» **Data records**:
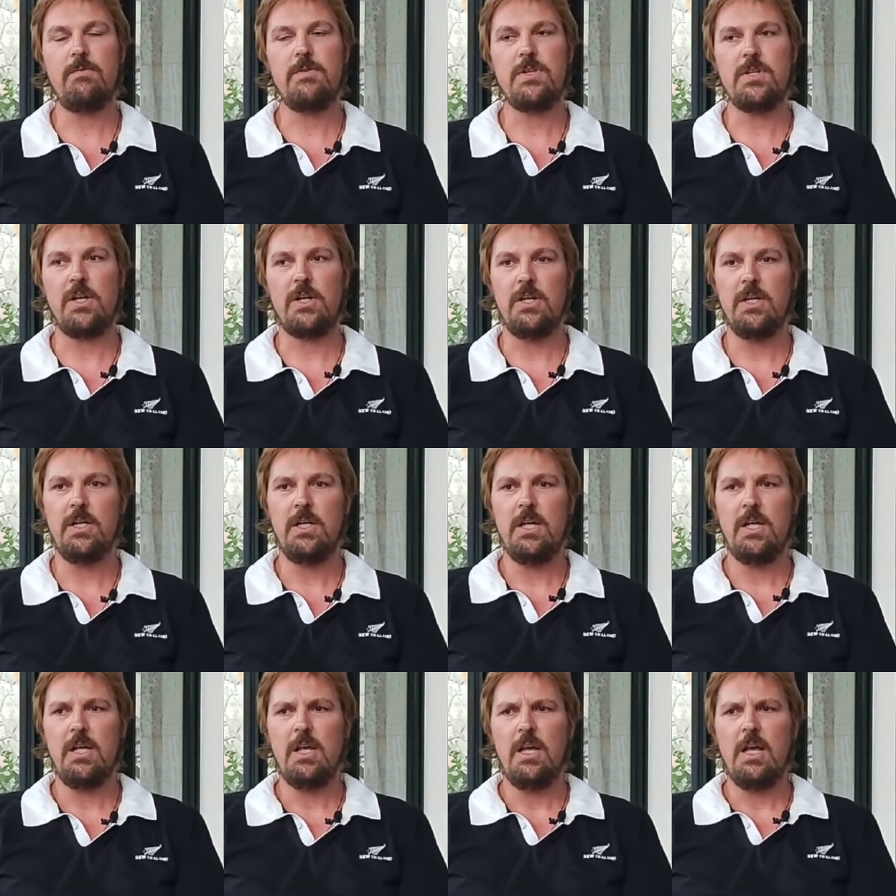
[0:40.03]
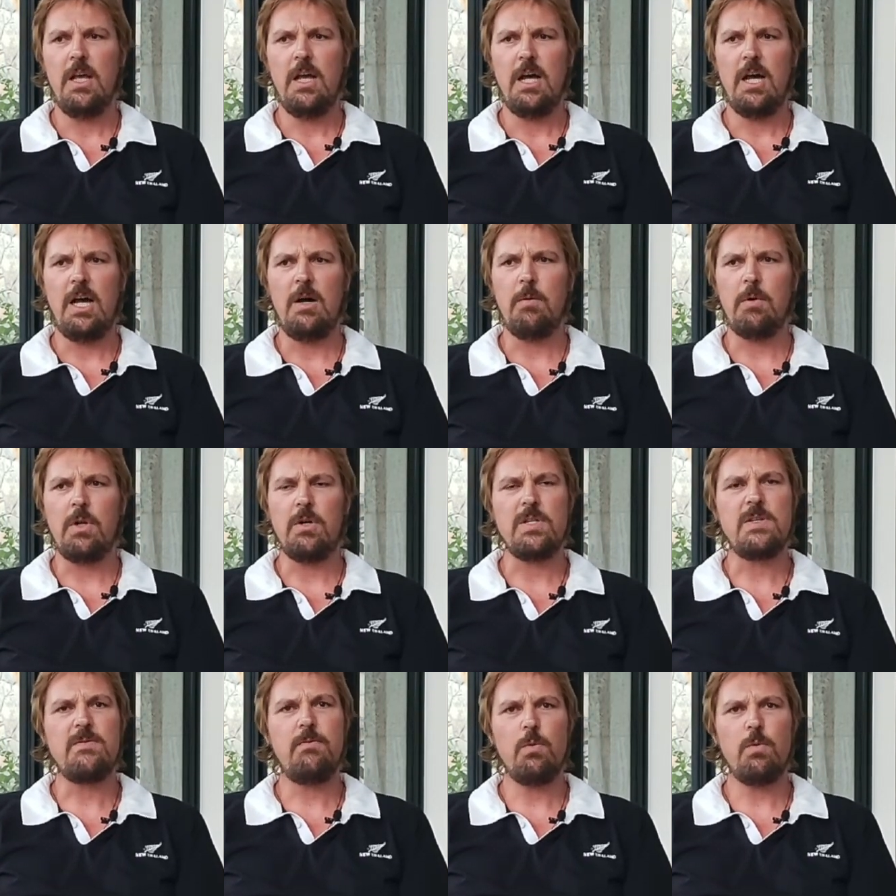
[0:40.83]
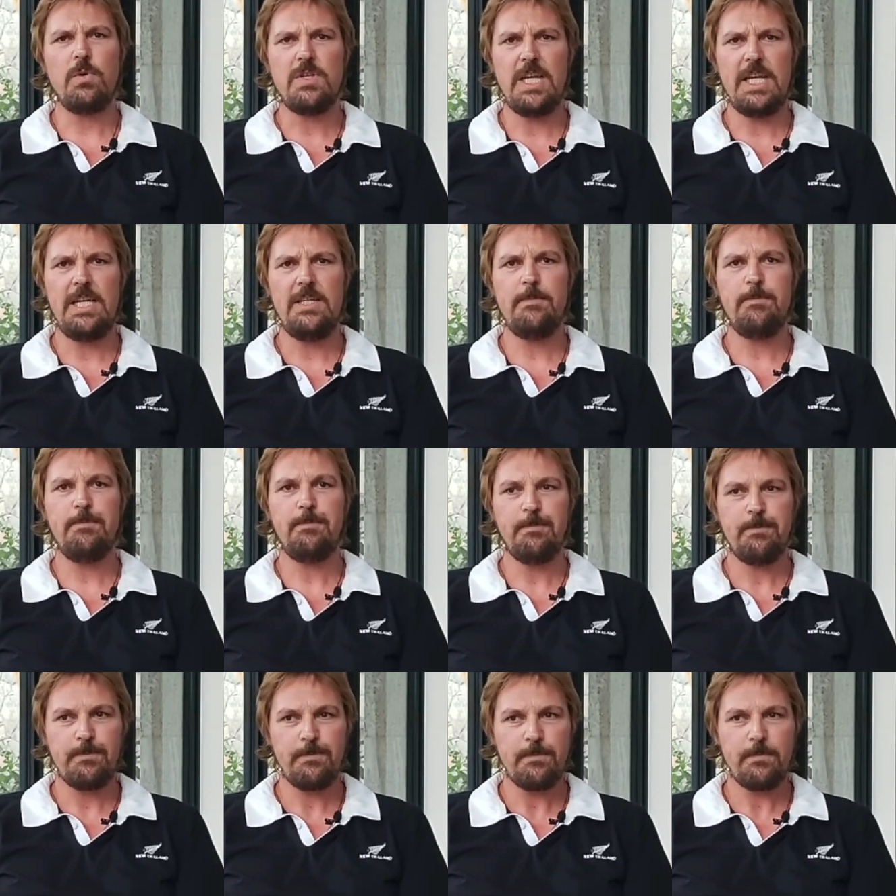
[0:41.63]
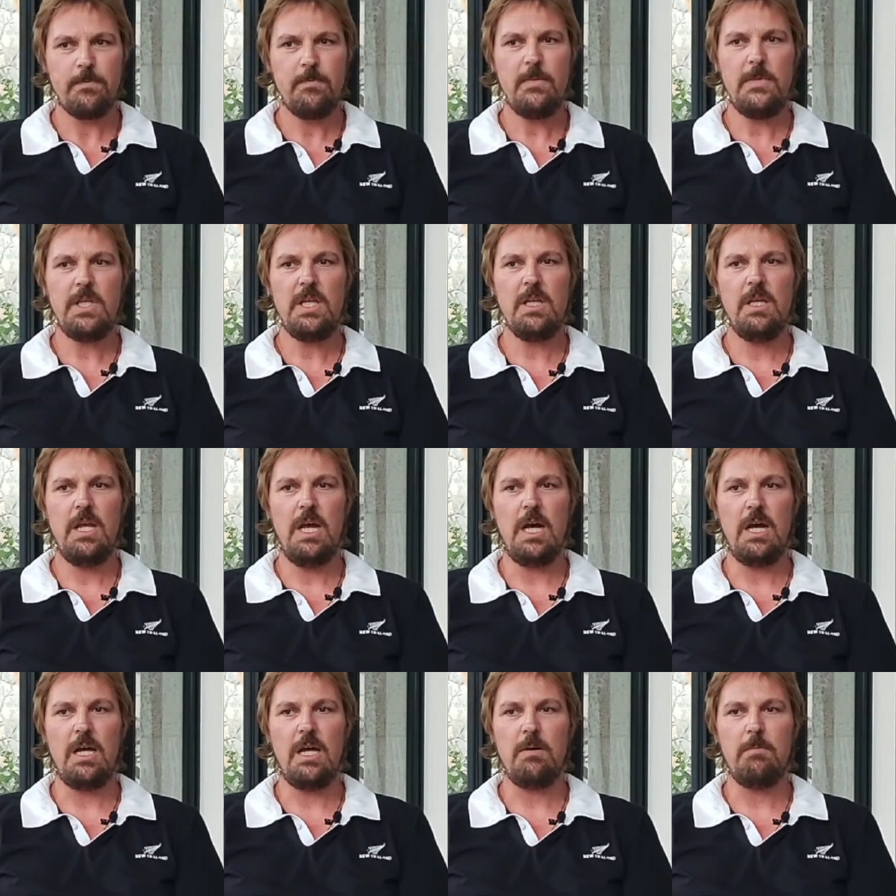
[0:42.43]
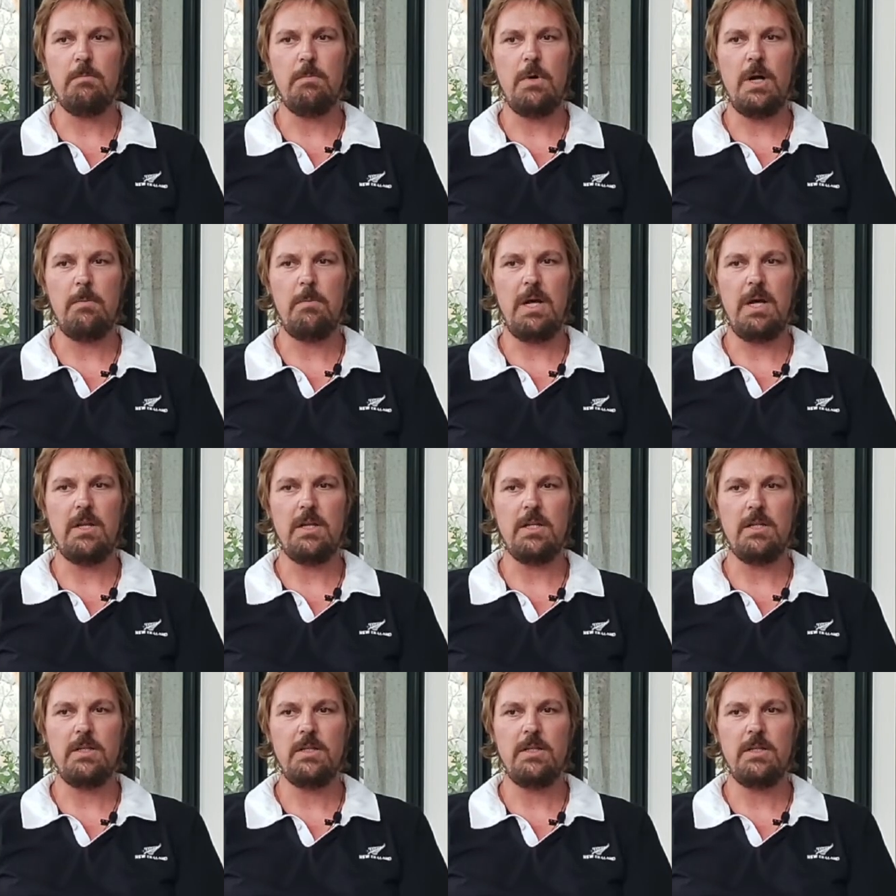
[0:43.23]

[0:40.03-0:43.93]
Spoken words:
So when I was 14, my mother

» **Work to be completed**: From the first line to the last, repeat the records exactly. Leave out the pictures.

» **Task result**:
[0:40.03]
[0:40.83]
[0:41.63]
[0:42.43]
[0:43.23]

[0:40.03-0:43.93]
Spoken words:
So when I was 14, my mother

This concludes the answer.